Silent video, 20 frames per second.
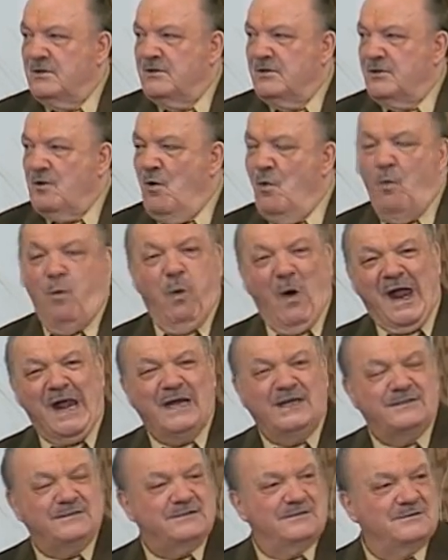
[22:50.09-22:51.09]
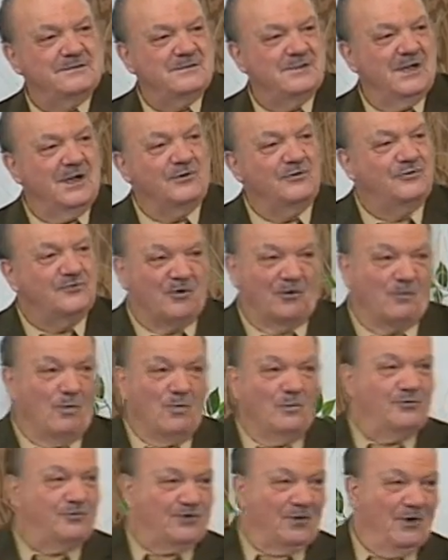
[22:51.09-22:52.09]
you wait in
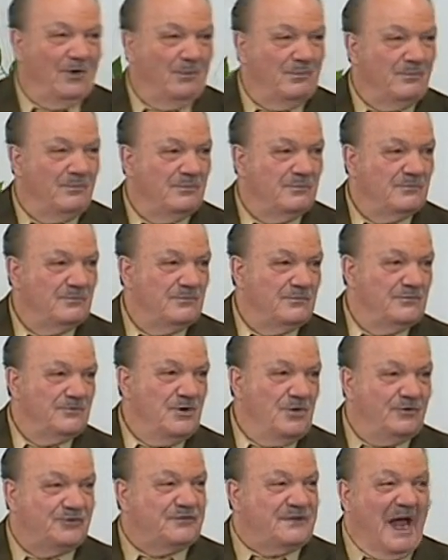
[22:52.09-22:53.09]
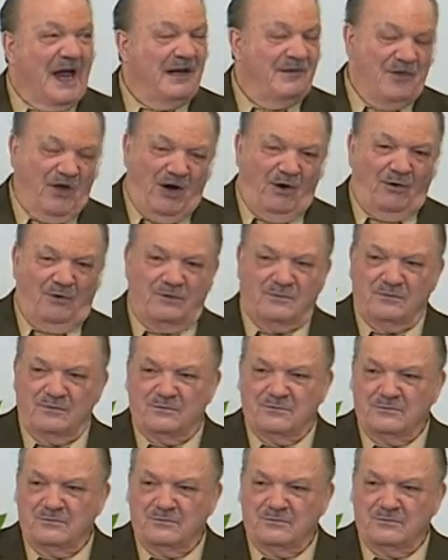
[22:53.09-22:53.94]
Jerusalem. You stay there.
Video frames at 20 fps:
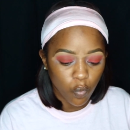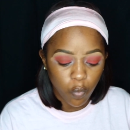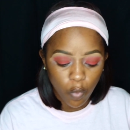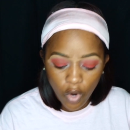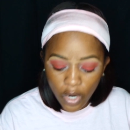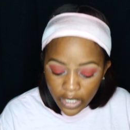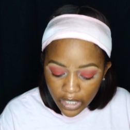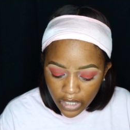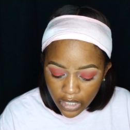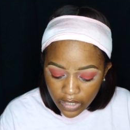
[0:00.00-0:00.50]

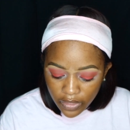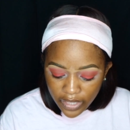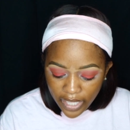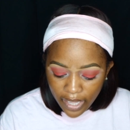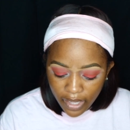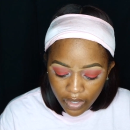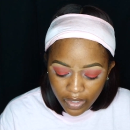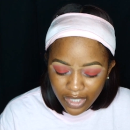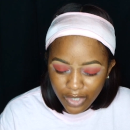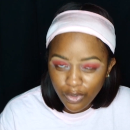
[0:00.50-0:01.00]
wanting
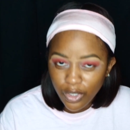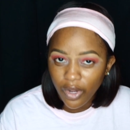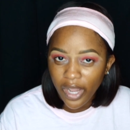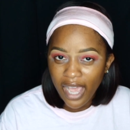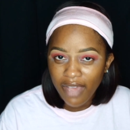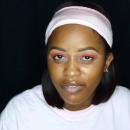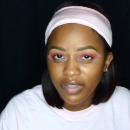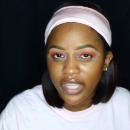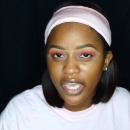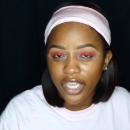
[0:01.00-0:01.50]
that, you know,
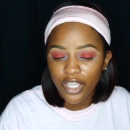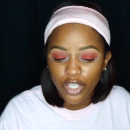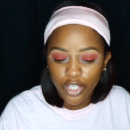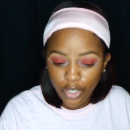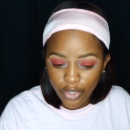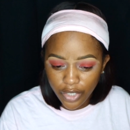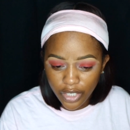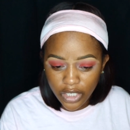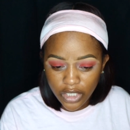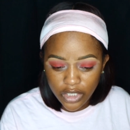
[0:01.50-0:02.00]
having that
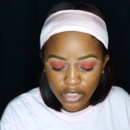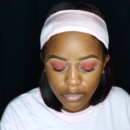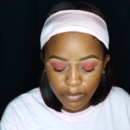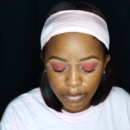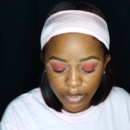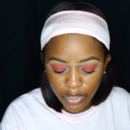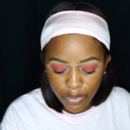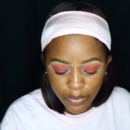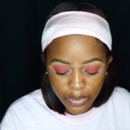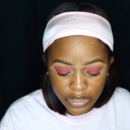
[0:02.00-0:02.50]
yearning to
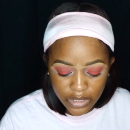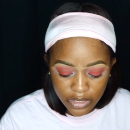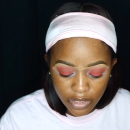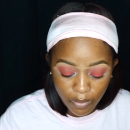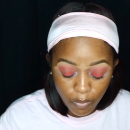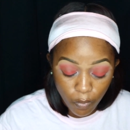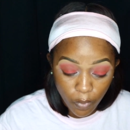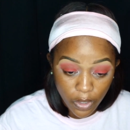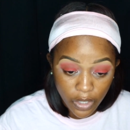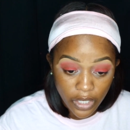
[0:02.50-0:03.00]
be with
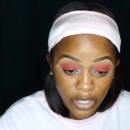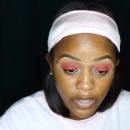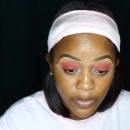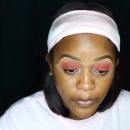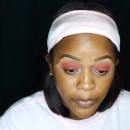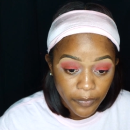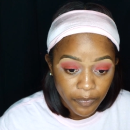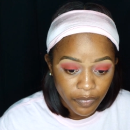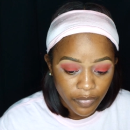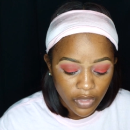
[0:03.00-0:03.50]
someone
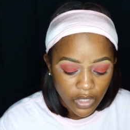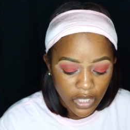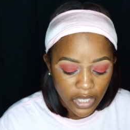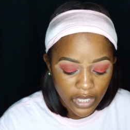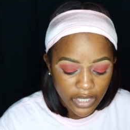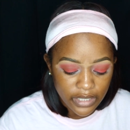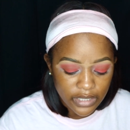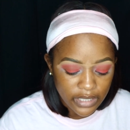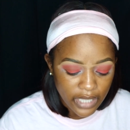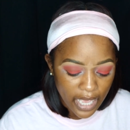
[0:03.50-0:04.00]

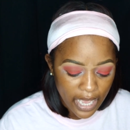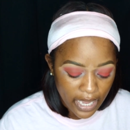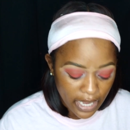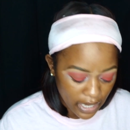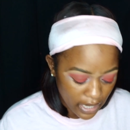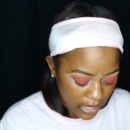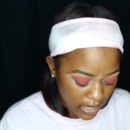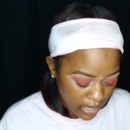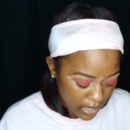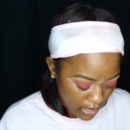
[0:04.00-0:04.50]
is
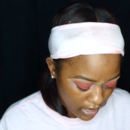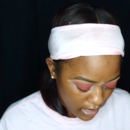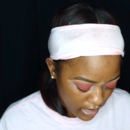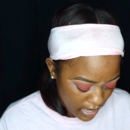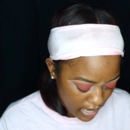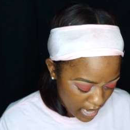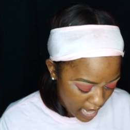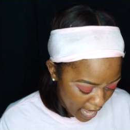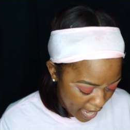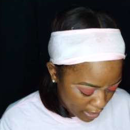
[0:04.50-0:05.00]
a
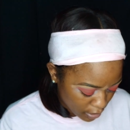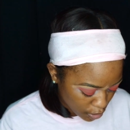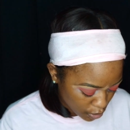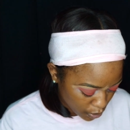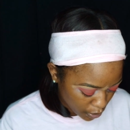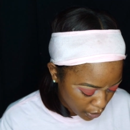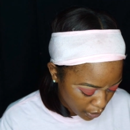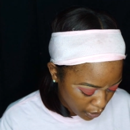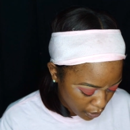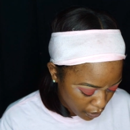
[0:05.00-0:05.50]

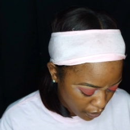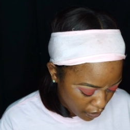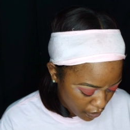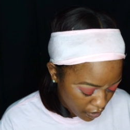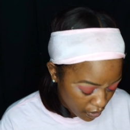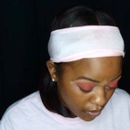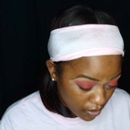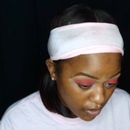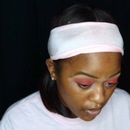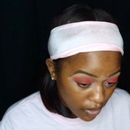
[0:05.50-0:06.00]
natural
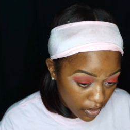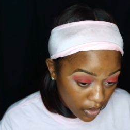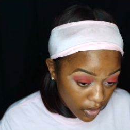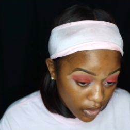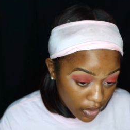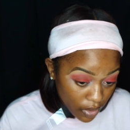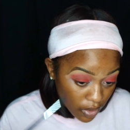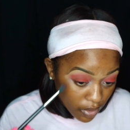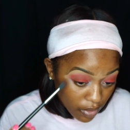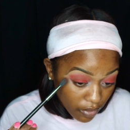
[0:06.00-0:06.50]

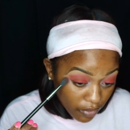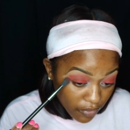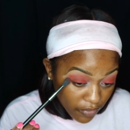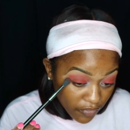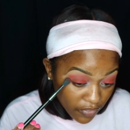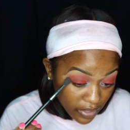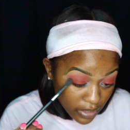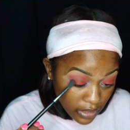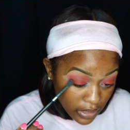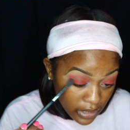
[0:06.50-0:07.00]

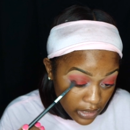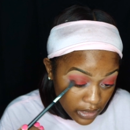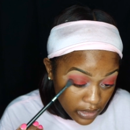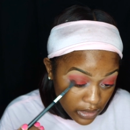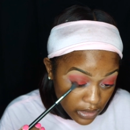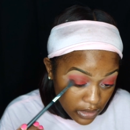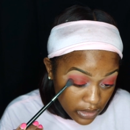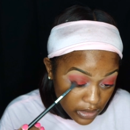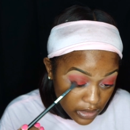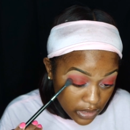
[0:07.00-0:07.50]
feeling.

━━━━━━━━

## Aim of the task
Whenever a line in the listing above includes the word "frames", return that line.

## Written reply
Silent video, 20 frames per second.
Video frames at 20 fps:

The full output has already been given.